Posted 30 November, 2016

In a fine article published by Monotype, Part 1: from TrueType GX to Variable Fonts, Tom Rickner – now at Monotype – writes about his first-hand experience at Apple in the team that developed both TrueType and TrueType GX variations. (The latter is of course the basis, practically unchanged, of today’s OpenType Variations that we’re all so excited about.)

Tom brings to life the team’s nervousness back in 1991 when he writes “just 2 months before Apple was able to ship a TrueType enabled System 7, Adobe announced Multiple Masters”. Apple’s determination to be independent of Adobe had resulted in a breakneck race to offer new features dreamed up by typography geeks, each technology trying to position itself as the standard, and the best solution for OS vendors. Two years earlier, Microsoft’s decision to license Apple’s TrueType rather than strike a deal with Adobe, had been a turning point.

Perhaps the most interesting part of the article is how Apple responded technically to Adobe’s Multiple Master fonts. The variations that happen in TrueType GX fonts are closely related to those that happen in TrueType instructions, or hinting. A fundamental aspect of TrueType hinting is to move the default outline points of a glyph based on looking up how stored measurements (for stem widths and other control values) scale according to the number of pixels available. Yet there are also TrueType hinting instructions that move a glyph’s outline points arbitrarily (namely the MSIRP and DELTAP instructions).

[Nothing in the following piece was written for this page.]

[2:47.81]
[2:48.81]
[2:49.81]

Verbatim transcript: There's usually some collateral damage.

In other words, a hinted TrueType font is a variable font of remarkable flexibility, yet it is restrained to express its variation only at a particular pixel height, and does not normally expose the adjusted outline.

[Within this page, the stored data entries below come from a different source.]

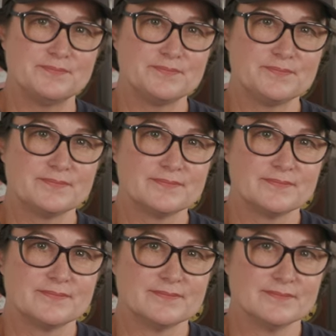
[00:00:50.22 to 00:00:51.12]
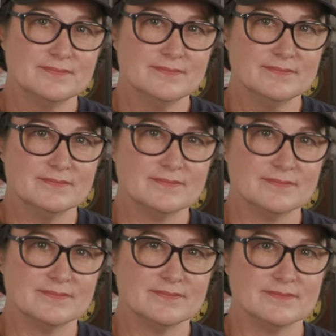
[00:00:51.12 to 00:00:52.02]

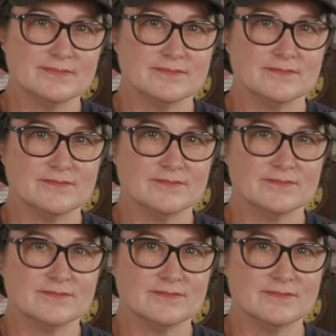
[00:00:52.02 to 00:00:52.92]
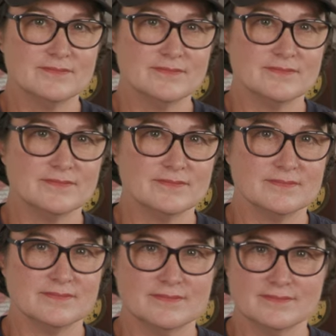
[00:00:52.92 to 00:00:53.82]

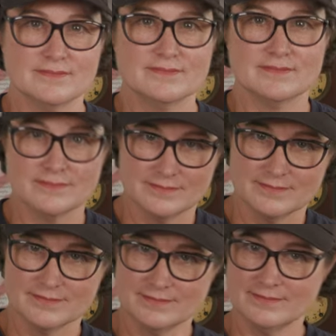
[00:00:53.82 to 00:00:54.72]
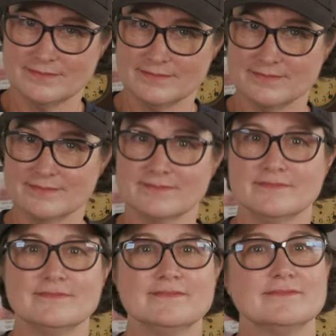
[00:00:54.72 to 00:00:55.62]

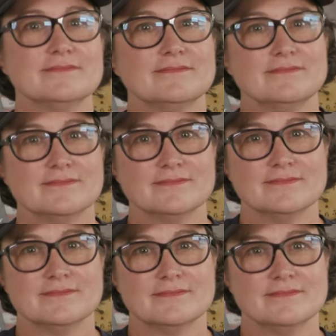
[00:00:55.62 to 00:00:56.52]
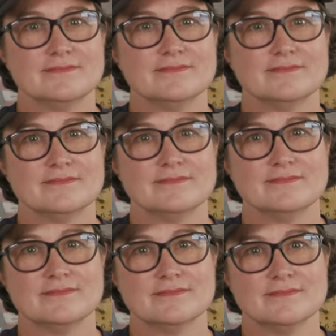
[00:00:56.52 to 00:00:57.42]

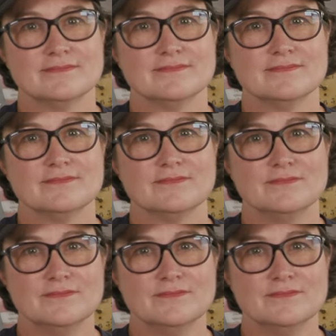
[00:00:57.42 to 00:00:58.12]
This person isn't speaking.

It’s this latter concept – arbitrary deltas to the default outline points – that is the foundation of TrueType GX variations. Whereas in hinting points jump to new locations based on rasterization conditions, in TrueType GX the degree of movement of a set of points is under the user’s control: you can dial up anything from 0% to 100% for a particular delta set. Both TrueType hinting and variations use the space-saving trick that you only need to move key points, after which any untouched points are moved according to how far their neighbours moved.

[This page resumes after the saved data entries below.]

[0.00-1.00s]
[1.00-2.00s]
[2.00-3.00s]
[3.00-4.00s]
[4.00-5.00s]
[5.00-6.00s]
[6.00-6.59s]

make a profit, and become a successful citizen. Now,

Tom Rickner’s article is billed as Part 1, so let’s hope we get more soon from Monotype on the fascinating history of variable font technology.


Tom was also interviewed recently for his local newspaper: Meet Tom Rickner, the Madison type designer who helped pioneer digital fonts as we know them. He talks about his work on TrueType hinting, TrueType GX, the Noto project and taking time away from the computer with letterpress printing.